▸ REQUIRED ACTION: Give back every entry precisely as written, without any of the images.

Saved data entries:
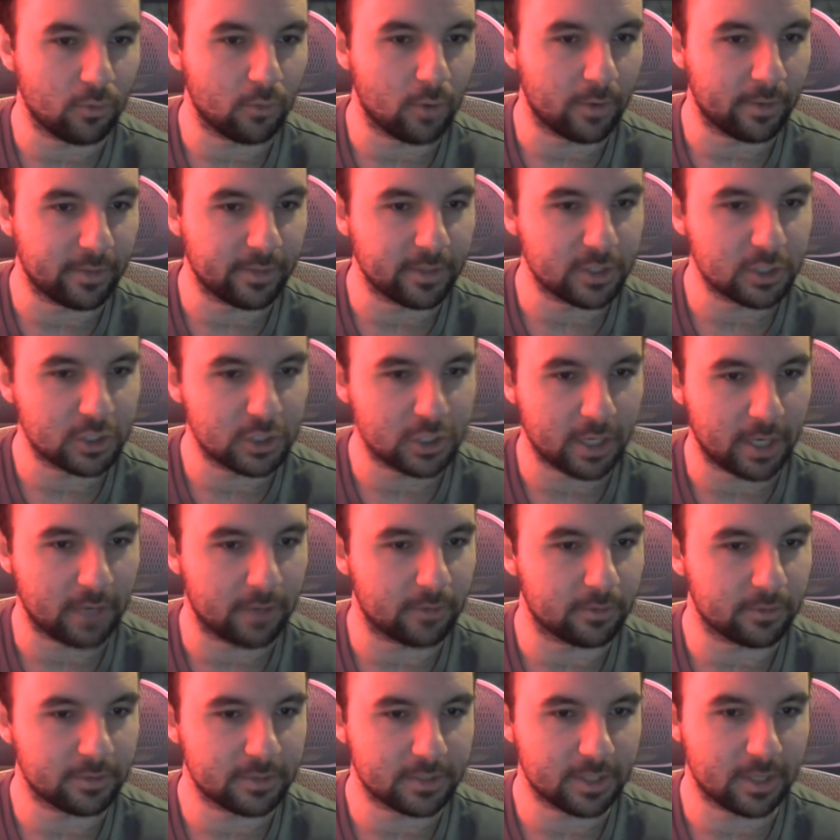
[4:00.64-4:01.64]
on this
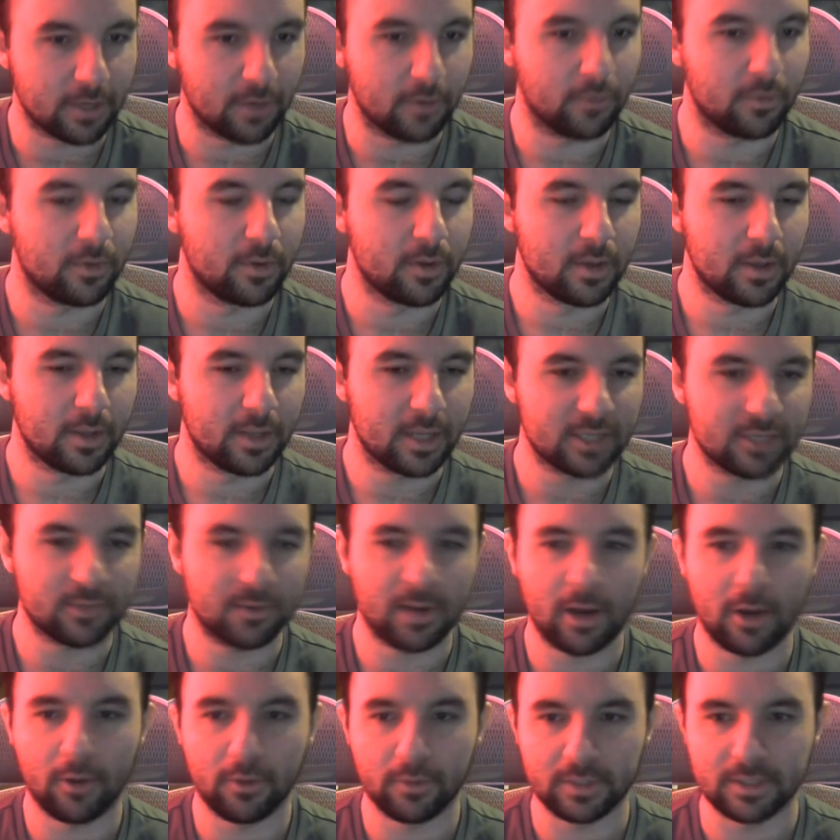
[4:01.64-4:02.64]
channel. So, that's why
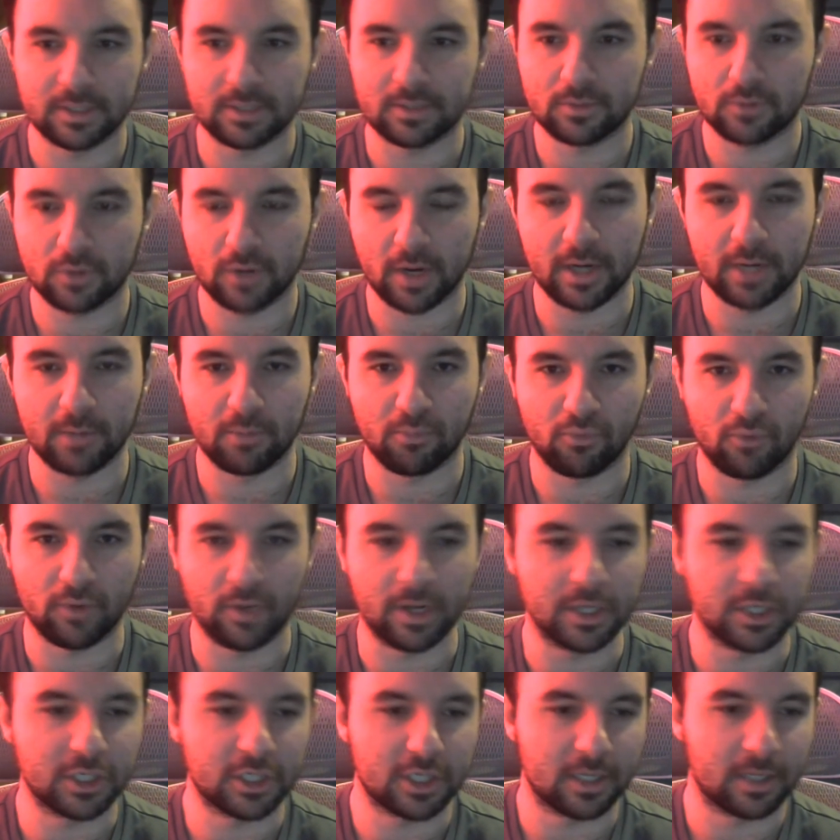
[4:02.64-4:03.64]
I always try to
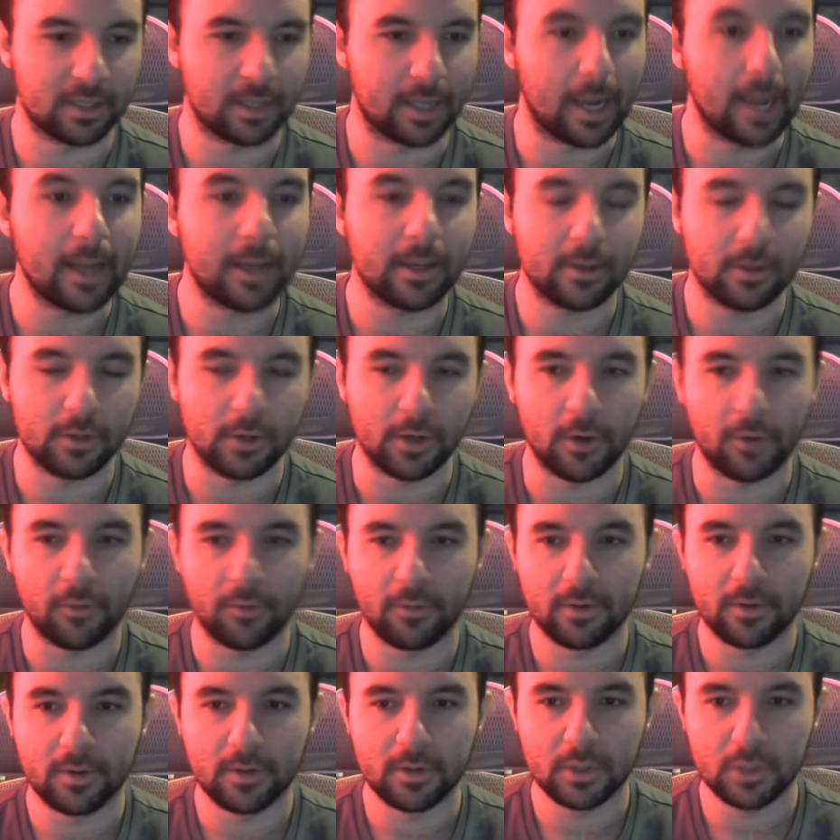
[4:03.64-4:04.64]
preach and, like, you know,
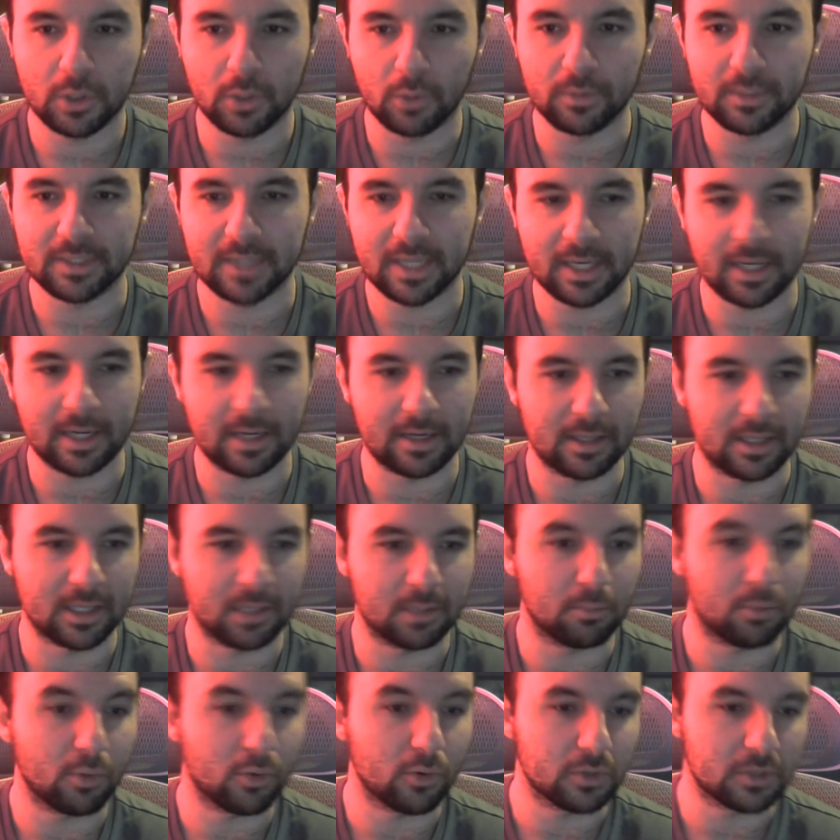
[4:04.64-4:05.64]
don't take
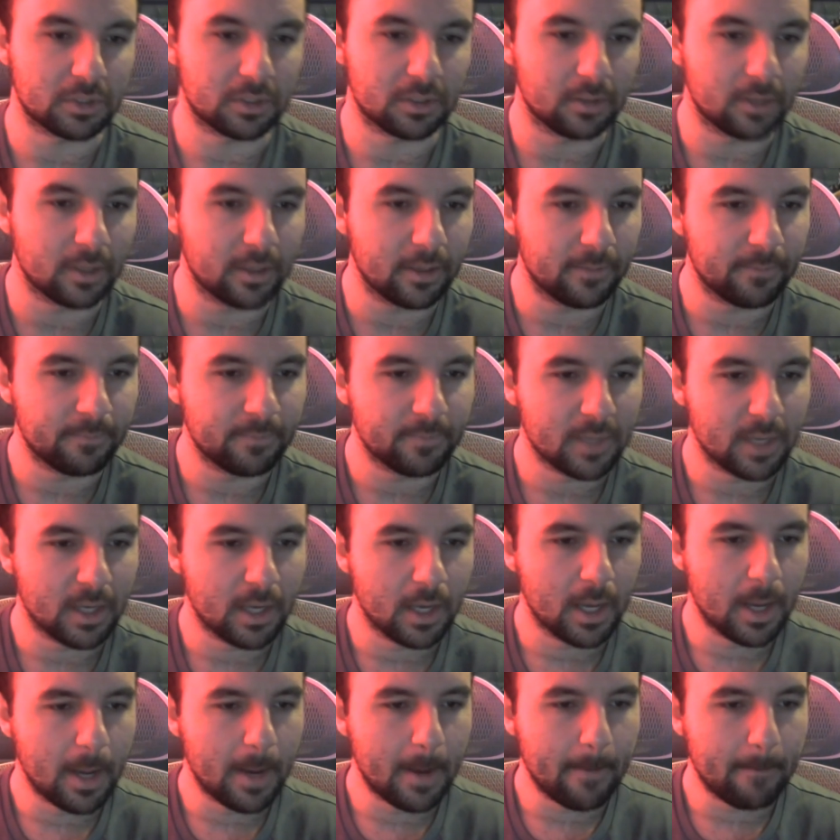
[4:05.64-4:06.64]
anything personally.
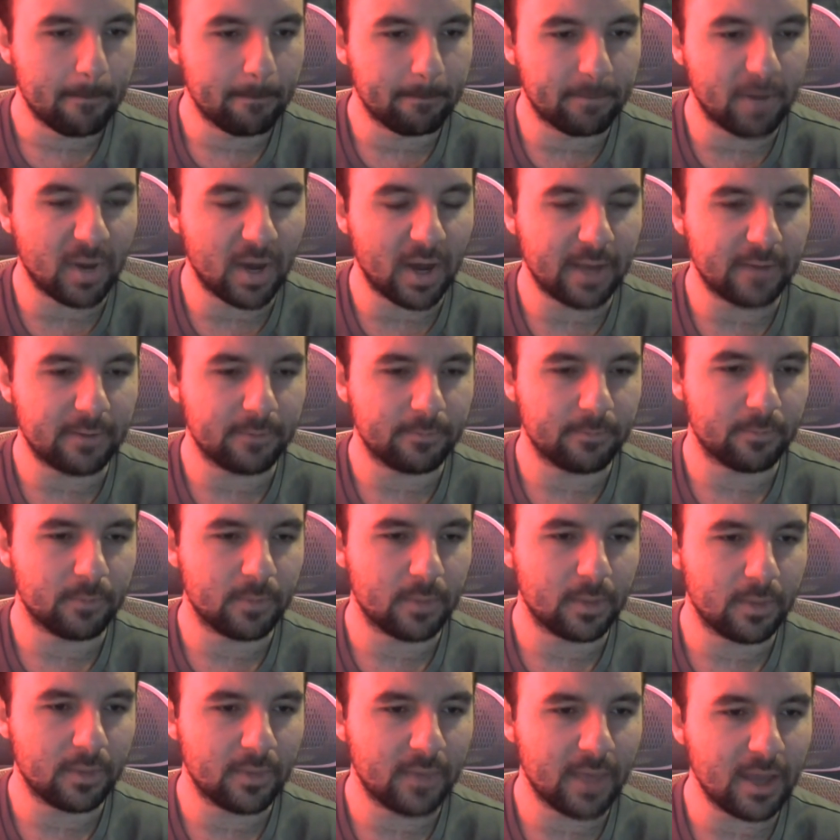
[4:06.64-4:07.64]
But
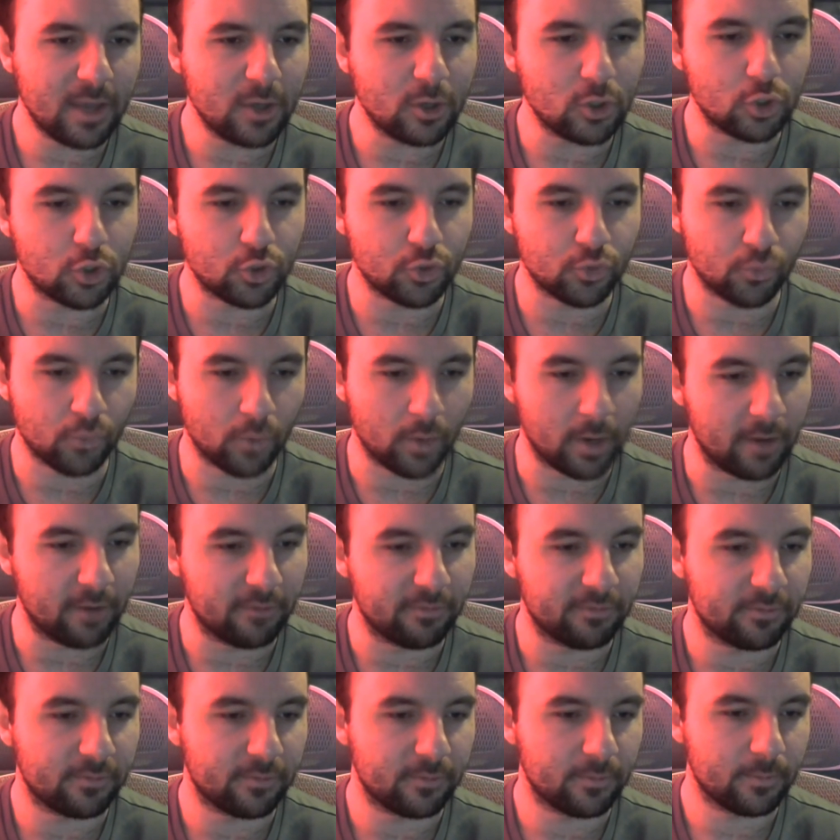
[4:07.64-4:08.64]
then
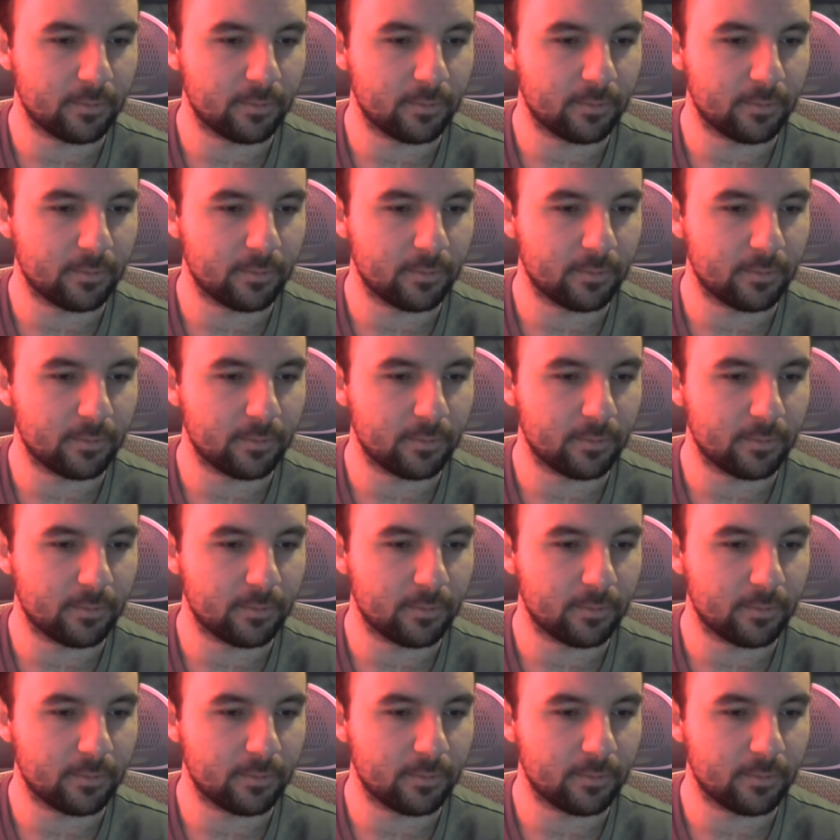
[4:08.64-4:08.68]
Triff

▸ YOUR RESPONSE:
[4:00.64-4:01.64]
on this
[4:01.64-4:02.64]
channel. So, that's why
[4:02.64-4:03.64]
I always try to
[4:03.64-4:04.64]
preach and, like, you know,
[4:04.64-4:05.64]
don't take
[4:05.64-4:06.64]
anything personally.
[4:06.64-4:07.64]
But
[4:07.64-4:08.64]
then
[4:08.64-4:08.68]
Triff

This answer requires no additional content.